- **Your assignment**
Transcribe the data that follows, exactly and in full.

- **Data supplied**
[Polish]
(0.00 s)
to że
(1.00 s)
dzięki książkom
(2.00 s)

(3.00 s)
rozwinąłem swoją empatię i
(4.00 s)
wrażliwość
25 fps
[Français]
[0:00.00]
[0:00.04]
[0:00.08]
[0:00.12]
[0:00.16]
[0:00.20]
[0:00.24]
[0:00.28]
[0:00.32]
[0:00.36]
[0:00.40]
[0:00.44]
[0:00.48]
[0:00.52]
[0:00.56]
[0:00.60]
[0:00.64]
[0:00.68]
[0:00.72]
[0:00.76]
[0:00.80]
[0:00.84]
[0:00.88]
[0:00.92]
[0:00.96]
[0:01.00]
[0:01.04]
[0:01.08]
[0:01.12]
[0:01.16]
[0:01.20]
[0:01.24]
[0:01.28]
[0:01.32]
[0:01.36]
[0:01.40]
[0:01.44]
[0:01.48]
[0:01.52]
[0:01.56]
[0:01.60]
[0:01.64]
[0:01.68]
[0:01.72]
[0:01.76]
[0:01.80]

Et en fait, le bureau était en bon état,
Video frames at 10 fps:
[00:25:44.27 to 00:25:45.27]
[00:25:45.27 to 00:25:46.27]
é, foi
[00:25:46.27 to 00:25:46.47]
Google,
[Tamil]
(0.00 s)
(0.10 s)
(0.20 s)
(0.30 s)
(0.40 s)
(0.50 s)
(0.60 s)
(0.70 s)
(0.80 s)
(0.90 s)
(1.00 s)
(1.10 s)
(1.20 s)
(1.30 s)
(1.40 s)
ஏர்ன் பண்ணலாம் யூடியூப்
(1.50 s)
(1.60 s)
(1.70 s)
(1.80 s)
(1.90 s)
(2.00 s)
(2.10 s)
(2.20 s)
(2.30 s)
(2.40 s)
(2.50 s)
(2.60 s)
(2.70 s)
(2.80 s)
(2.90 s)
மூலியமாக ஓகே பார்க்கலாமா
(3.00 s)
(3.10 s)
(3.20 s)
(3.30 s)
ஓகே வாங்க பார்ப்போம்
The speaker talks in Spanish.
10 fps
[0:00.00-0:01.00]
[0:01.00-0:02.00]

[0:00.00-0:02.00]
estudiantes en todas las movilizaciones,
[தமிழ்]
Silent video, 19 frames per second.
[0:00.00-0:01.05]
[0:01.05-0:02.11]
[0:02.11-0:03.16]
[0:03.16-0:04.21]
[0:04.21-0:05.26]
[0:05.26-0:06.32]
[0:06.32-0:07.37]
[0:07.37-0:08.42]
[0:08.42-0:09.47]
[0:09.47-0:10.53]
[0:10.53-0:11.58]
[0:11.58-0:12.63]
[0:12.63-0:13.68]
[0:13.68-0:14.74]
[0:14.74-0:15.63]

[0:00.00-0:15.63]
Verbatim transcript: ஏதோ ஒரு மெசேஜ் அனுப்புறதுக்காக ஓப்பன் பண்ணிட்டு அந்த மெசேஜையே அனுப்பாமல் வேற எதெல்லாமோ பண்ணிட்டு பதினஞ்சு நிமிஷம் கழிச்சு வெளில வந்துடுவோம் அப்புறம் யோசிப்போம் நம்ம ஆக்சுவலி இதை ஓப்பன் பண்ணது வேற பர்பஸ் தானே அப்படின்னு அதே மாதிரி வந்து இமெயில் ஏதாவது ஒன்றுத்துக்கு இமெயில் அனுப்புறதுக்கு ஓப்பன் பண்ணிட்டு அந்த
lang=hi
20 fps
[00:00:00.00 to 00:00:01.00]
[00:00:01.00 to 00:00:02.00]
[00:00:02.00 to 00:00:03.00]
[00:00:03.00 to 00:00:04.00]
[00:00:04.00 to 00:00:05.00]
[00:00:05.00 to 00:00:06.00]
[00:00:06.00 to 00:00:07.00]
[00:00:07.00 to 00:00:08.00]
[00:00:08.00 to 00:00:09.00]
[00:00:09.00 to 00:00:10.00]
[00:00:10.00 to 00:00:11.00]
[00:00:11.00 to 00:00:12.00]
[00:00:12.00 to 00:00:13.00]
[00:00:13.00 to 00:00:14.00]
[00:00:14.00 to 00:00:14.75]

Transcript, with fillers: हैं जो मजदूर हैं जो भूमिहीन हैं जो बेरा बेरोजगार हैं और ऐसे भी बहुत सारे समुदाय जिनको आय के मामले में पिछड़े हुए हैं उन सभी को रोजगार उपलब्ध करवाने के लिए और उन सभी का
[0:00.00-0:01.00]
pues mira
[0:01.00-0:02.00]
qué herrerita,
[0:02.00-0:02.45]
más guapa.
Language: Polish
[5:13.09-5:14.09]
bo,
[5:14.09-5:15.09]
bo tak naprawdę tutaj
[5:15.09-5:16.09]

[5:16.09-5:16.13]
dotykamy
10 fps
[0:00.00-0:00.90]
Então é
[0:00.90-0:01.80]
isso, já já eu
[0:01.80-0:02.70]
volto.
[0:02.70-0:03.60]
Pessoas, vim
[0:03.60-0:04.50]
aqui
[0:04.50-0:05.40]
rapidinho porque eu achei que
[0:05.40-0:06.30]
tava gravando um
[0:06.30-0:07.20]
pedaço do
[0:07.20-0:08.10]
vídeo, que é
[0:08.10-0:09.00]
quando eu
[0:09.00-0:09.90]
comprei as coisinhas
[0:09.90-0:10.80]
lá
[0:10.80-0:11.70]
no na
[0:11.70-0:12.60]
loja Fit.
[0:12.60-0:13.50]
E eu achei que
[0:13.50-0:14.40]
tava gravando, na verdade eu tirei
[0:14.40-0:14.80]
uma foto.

- **Response to the exercise**
[Polish]
(0.00 s)
to że
(1.00 s)
dzięki książkom
(2.00 s)

(3.00 s)
rozwinąłem swoją empatię i
(4.00 s)
wrażliwość
25 fps
[Français]
[0:00.00]
[0:00.04]
[0:00.08]
[0:00.12]
[0:00.16]
[0:00.20]
[0:00.24]
[0:00.28]
[0:00.32]
[0:00.36]
[0:00.40]
[0:00.44]
[0:00.48]
[0:00.52]
[0:00.56]
[0:00.60]
[0:00.64]
[0:00.68]
[0:00.72]
[0:00.76]
[0:00.80]
[0:00.84]
[0:00.88]
[0:00.92]
[0:00.96]
[0:01.00]
[0:01.04]
[0:01.08]
[0:01.12]
[0:01.16]
[0:01.20]
[0:01.24]
[0:01.28]
[0:01.32]
[0:01.36]
[0:01.40]
[0:01.44]
[0:01.48]
[0:01.52]
[0:01.56]
[0:01.60]
[0:01.64]
[0:01.68]
[0:01.72]
[0:01.76]
[0:01.80]

Et en fait, le bureau était en bon état,
Video frames at 10 fps:
[00:25:44.27 to 00:25:45.27]
[00:25:45.27 to 00:25:46.27]
é, foi
[00:25:46.27 to 00:25:46.47]
Google,
[Tamil]
(0.00 s)
(0.10 s)
(0.20 s)
(0.30 s)
(0.40 s)
(0.50 s)
(0.60 s)
(0.70 s)
(0.80 s)
(0.90 s)
(1.00 s)
(1.10 s)
(1.20 s)
(1.30 s)
(1.40 s)
ஏர்ன் பண்ணலாம் யூடியூப்
(1.50 s)
(1.60 s)
(1.70 s)
(1.80 s)
(1.90 s)
(2.00 s)
(2.10 s)
(2.20 s)
(2.30 s)
(2.40 s)
(2.50 s)
(2.60 s)
(2.70 s)
(2.80 s)
(2.90 s)
மூலியமாக ஓகே பார்க்கலாமா
(3.00 s)
(3.10 s)
(3.20 s)
(3.30 s)
ஓகே வாங்க பார்ப்போம்
The speaker talks in Spanish.
10 fps
[0:00.00-0:01.00]
[0:01.00-0:02.00]

[0:00.00-0:02.00]
estudiantes en todas las movilizaciones,
[தமிழ்]
Silent video, 19 frames per second.
[0:00.00-0:01.05]
[0:01.05-0:02.11]
[0:02.11-0:03.16]
[0:03.16-0:04.21]
[0:04.21-0:05.26]
[0:05.26-0:06.32]
[0:06.32-0:07.37]
[0:07.37-0:08.42]
[0:08.42-0:09.47]
[0:09.47-0:10.53]
[0:10.53-0:11.58]
[0:11.58-0:12.63]
[0:12.63-0:13.68]
[0:13.68-0:14.74]
[0:14.74-0:15.63]

[0:00.00-0:15.63]
Verbatim transcript: ஏதோ ஒரு மெசேஜ் அனுப்புறதுக்காக ஓப்பன் பண்ணிட்டு அந்த மெசேஜையே அனுப்பாமல் வேற எதெல்லாமோ பண்ணிட்டு பதினஞ்சு நிமிஷம் கழிச்சு வெளில வந்துடுவோம் அப்புறம் யோசிப்போம் நம்ம ஆக்சுவலி இதை ஓப்பன் பண்ணது வேற பர்பஸ் தானே அப்படின்னு அதே மாதிரி வந்து இமெயில் ஏதாவது ஒன்றுத்துக்கு இமெயில் அனுப்புறதுக்கு ஓப்பன் பண்ணிட்டு அந்த
lang=hi
20 fps
[00:00:00.00 to 00:00:01.00]
[00:00:01.00 to 00:00:02.00]
[00:00:02.00 to 00:00:03.00]
[00:00:03.00 to 00:00:04.00]
[00:00:04.00 to 00:00:05.00]
[00:00:05.00 to 00:00:06.00]
[00:00:06.00 to 00:00:07.00]
[00:00:07.00 to 00:00:08.00]
[00:00:08.00 to 00:00:09.00]
[00:00:09.00 to 00:00:10.00]
[00:00:10.00 to 00:00:11.00]
[00:00:11.00 to 00:00:12.00]
[00:00:12.00 to 00:00:13.00]
[00:00:13.00 to 00:00:14.00]
[00:00:14.00 to 00:00:14.75]

Transcript, with fillers: हैं जो मजदूर हैं जो भूमिहीन हैं जो बेरा बेरोजगार हैं और ऐसे भी बहुत सारे समुदाय जिनको आय के मामले में पिछड़े हुए हैं उन सभी को रोजगार उपलब्ध करवाने के लिए और उन सभी का
[0:00.00-0:01.00]
pues mira
[0:01.00-0:02.00]
qué herrerita,
[0:02.00-0:02.45]
más guapa.
Language: Polish
[5:13.09-5:14.09]
bo,
[5:14.09-5:15.09]
bo tak naprawdę tutaj
[5:15.09-5:16.09]

[5:16.09-5:16.13]
dotykamy
10 fps
[0:00.00-0:00.90]
Então é
[0:00.90-0:01.80]
isso, já já eu
[0:01.80-0:02.70]
volto.
[0:02.70-0:03.60]
Pessoas, vim
[0:03.60-0:04.50]
aqui
[0:04.50-0:05.40]
rapidinho porque eu achei que
[0:05.40-0:06.30]
tava gravando um
[0:06.30-0:07.20]
pedaço do
[0:07.20-0:08.10]
vídeo, que é
[0:08.10-0:09.00]
quando eu
[0:09.00-0:09.90]
comprei as coisinhas
[0:09.90-0:10.80]
lá
[0:10.80-0:11.70]
no na
[0:11.70-0:12.60]
loja Fit.
[0:12.60-0:13.50]
E eu achei que
[0:13.50-0:14.40]
tava gravando, na verdade eu tirei
[0:14.40-0:14.80]
uma foto.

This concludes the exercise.